Concerns and Challenges Associated with Privatisation Drive

  • Uncertainty over imparting autonomy to PSBs: transferring shares of PSBs to “independent” professionals (however eminent, as proposed by P J Nayak Committee) seems impossible.
  • Differences in public and private sector models: It is difficult for PSBs to match private-sector compensation and their inegalitarian pay structure by reducing the government’s holding below 50%.
    • While one offers high pay, the prospect of rapid promotion and considerable work pressure, the other offers job security, enormous challenges, quality housing and a lower cash component.

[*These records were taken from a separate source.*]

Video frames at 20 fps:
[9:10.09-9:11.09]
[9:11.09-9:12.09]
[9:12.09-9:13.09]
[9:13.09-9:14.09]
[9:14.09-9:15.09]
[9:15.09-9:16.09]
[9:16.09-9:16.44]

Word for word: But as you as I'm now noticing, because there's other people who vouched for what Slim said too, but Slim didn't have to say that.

  • Finding interested buyers: Neither the large private banks (due to culture and legacy issues) nor corporations (due to political issues) nor foreign banks(due to RBI’s stringent norms) would be keen.

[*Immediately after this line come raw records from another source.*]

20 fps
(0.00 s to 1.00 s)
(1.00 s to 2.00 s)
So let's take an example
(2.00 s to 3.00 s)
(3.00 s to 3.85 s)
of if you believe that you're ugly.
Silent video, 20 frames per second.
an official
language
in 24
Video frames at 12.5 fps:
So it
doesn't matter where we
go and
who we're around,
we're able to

  • Adverse impact on depositors: due to drop in government shareholding below 50%.
  • Dealing with large tracts of PSBs land: (like headquarters, regional offices etc.) Private investors will want to rationalise branches and reduce employee and transfer extra land to SPV for easy valuation.
  • Low valuations: Most PSBs are trading way below their book values today.
  • Resistance from bank unions: bank unions have already called for a two-day strike. Private investors will want to rationalise branches and reduce employee strength.

Way Forward

  • Privatise the whole banks: Better to go the whole hog and privatise the ones not needed.
    • Start with, say 2 banks; carefully watch their governance and performance over at least three or four years before we think of privatising any more PSBs.
    • Need investors who will actively monitor the privatised bank; like Private equity firms - The RBI’s Internal Working Group to review bank ownership had recommended that non-promoter shareholding be enhanced to 15%
  • Persuade bank unions: assure unions that PSBs’ share will not fall below, say, 50% in the next three years, and employee interests in privatised banks will be safeguarded.
  • Re-invest privatisation proceeds: in the remaining PSBs to improve their valuations, boost lending and produce positive outcomes about privatisation drive.
  • Build a Special Purpose Vehicle (SPV): As in the case of Air India, it may make sense to move some of the land and building to a Special Purpose Vehicle.
  • Set up a PSBs and private banks sponsored Asset Reconstruction Company (ARC): with the aim of getting some bad loans off the books of banks that are to be privatised.